___ INFORMATION

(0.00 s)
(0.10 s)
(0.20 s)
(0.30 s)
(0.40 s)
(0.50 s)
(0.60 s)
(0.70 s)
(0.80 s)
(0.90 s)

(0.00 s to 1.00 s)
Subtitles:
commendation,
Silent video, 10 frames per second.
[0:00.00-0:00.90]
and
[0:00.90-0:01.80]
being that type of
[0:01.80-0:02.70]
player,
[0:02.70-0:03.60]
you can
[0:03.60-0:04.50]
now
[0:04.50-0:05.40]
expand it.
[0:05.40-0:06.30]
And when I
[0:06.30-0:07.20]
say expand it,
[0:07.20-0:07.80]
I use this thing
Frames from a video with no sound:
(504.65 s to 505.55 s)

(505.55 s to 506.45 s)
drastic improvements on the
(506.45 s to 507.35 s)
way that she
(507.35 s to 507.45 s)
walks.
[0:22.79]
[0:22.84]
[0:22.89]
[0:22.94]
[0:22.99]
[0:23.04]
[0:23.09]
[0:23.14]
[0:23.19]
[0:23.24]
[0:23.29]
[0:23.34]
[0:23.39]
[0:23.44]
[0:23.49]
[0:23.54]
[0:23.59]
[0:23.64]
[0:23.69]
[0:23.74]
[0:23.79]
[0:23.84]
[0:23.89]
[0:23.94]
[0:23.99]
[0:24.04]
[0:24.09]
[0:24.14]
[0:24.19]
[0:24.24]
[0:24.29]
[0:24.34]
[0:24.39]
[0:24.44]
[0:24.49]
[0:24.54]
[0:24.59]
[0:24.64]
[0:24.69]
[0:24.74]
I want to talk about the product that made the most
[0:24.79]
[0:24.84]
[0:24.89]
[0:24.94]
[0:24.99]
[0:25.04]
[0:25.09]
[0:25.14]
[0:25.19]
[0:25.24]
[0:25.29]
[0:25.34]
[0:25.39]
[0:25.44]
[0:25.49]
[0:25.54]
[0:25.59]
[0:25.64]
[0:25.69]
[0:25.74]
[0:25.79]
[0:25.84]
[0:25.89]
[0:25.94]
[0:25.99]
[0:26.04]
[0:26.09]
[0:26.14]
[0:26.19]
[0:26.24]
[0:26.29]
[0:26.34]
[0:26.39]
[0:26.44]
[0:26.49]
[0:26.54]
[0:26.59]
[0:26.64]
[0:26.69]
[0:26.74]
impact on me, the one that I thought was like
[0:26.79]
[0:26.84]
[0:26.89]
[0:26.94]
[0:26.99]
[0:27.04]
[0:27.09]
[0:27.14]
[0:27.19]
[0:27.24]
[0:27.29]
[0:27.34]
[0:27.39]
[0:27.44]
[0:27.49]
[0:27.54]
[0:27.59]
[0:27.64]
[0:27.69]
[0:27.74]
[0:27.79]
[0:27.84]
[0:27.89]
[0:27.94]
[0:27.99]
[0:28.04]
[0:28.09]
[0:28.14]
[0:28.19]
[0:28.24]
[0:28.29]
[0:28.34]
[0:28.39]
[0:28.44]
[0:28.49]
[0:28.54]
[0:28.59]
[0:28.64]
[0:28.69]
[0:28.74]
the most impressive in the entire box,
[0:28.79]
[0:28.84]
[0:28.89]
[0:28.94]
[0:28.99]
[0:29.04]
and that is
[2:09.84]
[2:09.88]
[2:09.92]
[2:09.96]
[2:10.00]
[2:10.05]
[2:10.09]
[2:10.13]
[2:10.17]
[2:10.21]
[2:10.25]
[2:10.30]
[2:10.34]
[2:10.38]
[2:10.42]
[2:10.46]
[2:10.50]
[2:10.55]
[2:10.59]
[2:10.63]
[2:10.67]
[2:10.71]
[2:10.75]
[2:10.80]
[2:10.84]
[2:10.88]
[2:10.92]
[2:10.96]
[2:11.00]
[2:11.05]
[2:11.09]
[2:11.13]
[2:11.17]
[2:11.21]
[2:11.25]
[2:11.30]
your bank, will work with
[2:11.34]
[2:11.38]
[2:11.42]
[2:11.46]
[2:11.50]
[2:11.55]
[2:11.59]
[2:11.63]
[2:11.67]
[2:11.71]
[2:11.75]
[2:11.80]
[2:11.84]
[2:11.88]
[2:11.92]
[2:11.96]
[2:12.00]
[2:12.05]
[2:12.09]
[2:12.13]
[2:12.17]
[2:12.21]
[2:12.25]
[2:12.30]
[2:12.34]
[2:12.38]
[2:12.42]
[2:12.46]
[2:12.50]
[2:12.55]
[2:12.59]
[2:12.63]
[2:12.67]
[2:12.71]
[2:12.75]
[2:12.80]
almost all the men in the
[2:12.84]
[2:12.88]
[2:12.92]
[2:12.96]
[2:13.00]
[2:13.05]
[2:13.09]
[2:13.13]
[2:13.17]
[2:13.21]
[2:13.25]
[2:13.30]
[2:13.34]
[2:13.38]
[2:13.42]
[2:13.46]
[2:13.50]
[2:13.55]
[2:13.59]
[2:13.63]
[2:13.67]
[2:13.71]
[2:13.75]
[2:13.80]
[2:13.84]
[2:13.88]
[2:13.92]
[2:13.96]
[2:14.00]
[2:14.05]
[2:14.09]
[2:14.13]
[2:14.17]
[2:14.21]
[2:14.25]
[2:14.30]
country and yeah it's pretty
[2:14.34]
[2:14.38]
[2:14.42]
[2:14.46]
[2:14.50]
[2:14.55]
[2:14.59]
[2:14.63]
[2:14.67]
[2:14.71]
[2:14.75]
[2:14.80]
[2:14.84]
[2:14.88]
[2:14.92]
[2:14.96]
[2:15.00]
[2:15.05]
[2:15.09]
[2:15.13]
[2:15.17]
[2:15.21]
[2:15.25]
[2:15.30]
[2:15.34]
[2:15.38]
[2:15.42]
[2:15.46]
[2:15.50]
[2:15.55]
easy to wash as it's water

______

• _TASK OBJECTIVE_:
Repeat the data in full, exactly as supplied.

• _TASK ANSWER_:
(0.00 s)
(0.10 s)
(0.20 s)
(0.30 s)
(0.40 s)
(0.50 s)
(0.60 s)
(0.70 s)
(0.80 s)
(0.90 s)

(0.00 s to 1.00 s)
Subtitles:
commendation,
Silent video, 10 frames per second.
[0:00.00-0:00.90]
and
[0:00.90-0:01.80]
being that type of
[0:01.80-0:02.70]
player,
[0:02.70-0:03.60]
you can
[0:03.60-0:04.50]
now
[0:04.50-0:05.40]
expand it.
[0:05.40-0:06.30]
And when I
[0:06.30-0:07.20]
say expand it,
[0:07.20-0:07.80]
I use this thing
Frames from a video with no sound:
(504.65 s to 505.55 s)

(505.55 s to 506.45 s)
drastic improvements on the
(506.45 s to 507.35 s)
way that she
(507.35 s to 507.45 s)
walks.
[0:22.79]
[0:22.84]
[0:22.89]
[0:22.94]
[0:22.99]
[0:23.04]
[0:23.09]
[0:23.14]
[0:23.19]
[0:23.24]
[0:23.29]
[0:23.34]
[0:23.39]
[0:23.44]
[0:23.49]
[0:23.54]
[0:23.59]
[0:23.64]
[0:23.69]
[0:23.74]
[0:23.79]
[0:23.84]
[0:23.89]
[0:23.94]
[0:23.99]
[0:24.04]
[0:24.09]
[0:24.14]
[0:24.19]
[0:24.24]
[0:24.29]
[0:24.34]
[0:24.39]
[0:24.44]
[0:24.49]
[0:24.54]
[0:24.59]
[0:24.64]
[0:24.69]
[0:24.74]
I want to talk about the product that made the most
[0:24.79]
[0:24.84]
[0:24.89]
[0:24.94]
[0:24.99]
[0:25.04]
[0:25.09]
[0:25.14]
[0:25.19]
[0:25.24]
[0:25.29]
[0:25.34]
[0:25.39]
[0:25.44]
[0:25.49]
[0:25.54]
[0:25.59]
[0:25.64]
[0:25.69]
[0:25.74]
[0:25.79]
[0:25.84]
[0:25.89]
[0:25.94]
[0:25.99]
[0:26.04]
[0:26.09]
[0:26.14]
[0:26.19]
[0:26.24]
[0:26.29]
[0:26.34]
[0:26.39]
[0:26.44]
[0:26.49]
[0:26.54]
[0:26.59]
[0:26.64]
[0:26.69]
[0:26.74]
impact on me, the one that I thought was like
[0:26.79]
[0:26.84]
[0:26.89]
[0:26.94]
[0:26.99]
[0:27.04]
[0:27.09]
[0:27.14]
[0:27.19]
[0:27.24]
[0:27.29]
[0:27.34]
[0:27.39]
[0:27.44]
[0:27.49]
[0:27.54]
[0:27.59]
[0:27.64]
[0:27.69]
[0:27.74]
[0:27.79]
[0:27.84]
[0:27.89]
[0:27.94]
[0:27.99]
[0:28.04]
[0:28.09]
[0:28.14]
[0:28.19]
[0:28.24]
[0:28.29]
[0:28.34]
[0:28.39]
[0:28.44]
[0:28.49]
[0:28.54]
[0:28.59]
[0:28.64]
[0:28.69]
[0:28.74]
the most impressive in the entire box,
[0:28.79]
[0:28.84]
[0:28.89]
[0:28.94]
[0:28.99]
[0:29.04]
and that is
[2:09.84]
[2:09.88]
[2:09.92]
[2:09.96]
[2:10.00]
[2:10.05]
[2:10.09]
[2:10.13]
[2:10.17]
[2:10.21]
[2:10.25]
[2:10.30]
[2:10.34]
[2:10.38]
[2:10.42]
[2:10.46]
[2:10.50]
[2:10.55]
[2:10.59]
[2:10.63]
[2:10.67]
[2:10.71]
[2:10.75]
[2:10.80]
[2:10.84]
[2:10.88]
[2:10.92]
[2:10.96]
[2:11.00]
[2:11.05]
[2:11.09]
[2:11.13]
[2:11.17]
[2:11.21]
[2:11.25]
[2:11.30]
your bank, will work with
[2:11.34]
[2:11.38]
[2:11.42]
[2:11.46]
[2:11.50]
[2:11.55]
[2:11.59]
[2:11.63]
[2:11.67]
[2:11.71]
[2:11.75]
[2:11.80]
[2:11.84]
[2:11.88]
[2:11.92]
[2:11.96]
[2:12.00]
[2:12.05]
[2:12.09]
[2:12.13]
[2:12.17]
[2:12.21]
[2:12.25]
[2:12.30]
[2:12.34]
[2:12.38]
[2:12.42]
[2:12.46]
[2:12.50]
[2:12.55]
[2:12.59]
[2:12.63]
[2:12.67]
[2:12.71]
[2:12.75]
[2:12.80]
almost all the men in the
[2:12.84]
[2:12.88]
[2:12.92]
[2:12.96]
[2:13.00]
[2:13.05]
[2:13.09]
[2:13.13]
[2:13.17]
[2:13.21]
[2:13.25]
[2:13.30]
[2:13.34]
[2:13.38]
[2:13.42]
[2:13.46]
[2:13.50]
[2:13.55]
[2:13.59]
[2:13.63]
[2:13.67]
[2:13.71]
[2:13.75]
[2:13.80]
[2:13.84]
[2:13.88]
[2:13.92]
[2:13.96]
[2:14.00]
[2:14.05]
[2:14.09]
[2:14.13]
[2:14.17]
[2:14.21]
[2:14.25]
[2:14.30]
country and yeah it's pretty
[2:14.34]
[2:14.38]
[2:14.42]
[2:14.46]
[2:14.50]
[2:14.55]
[2:14.59]
[2:14.63]
[2:14.67]
[2:14.71]
[2:14.75]
[2:14.80]
[2:14.84]
[2:14.88]
[2:14.92]
[2:14.96]
[2:15.00]
[2:15.05]
[2:15.09]
[2:15.13]
[2:15.17]
[2:15.21]
[2:15.25]
[2:15.30]
[2:15.34]
[2:15.38]
[2:15.42]
[2:15.46]
[2:15.50]
[2:15.55]
easy to wash as it's water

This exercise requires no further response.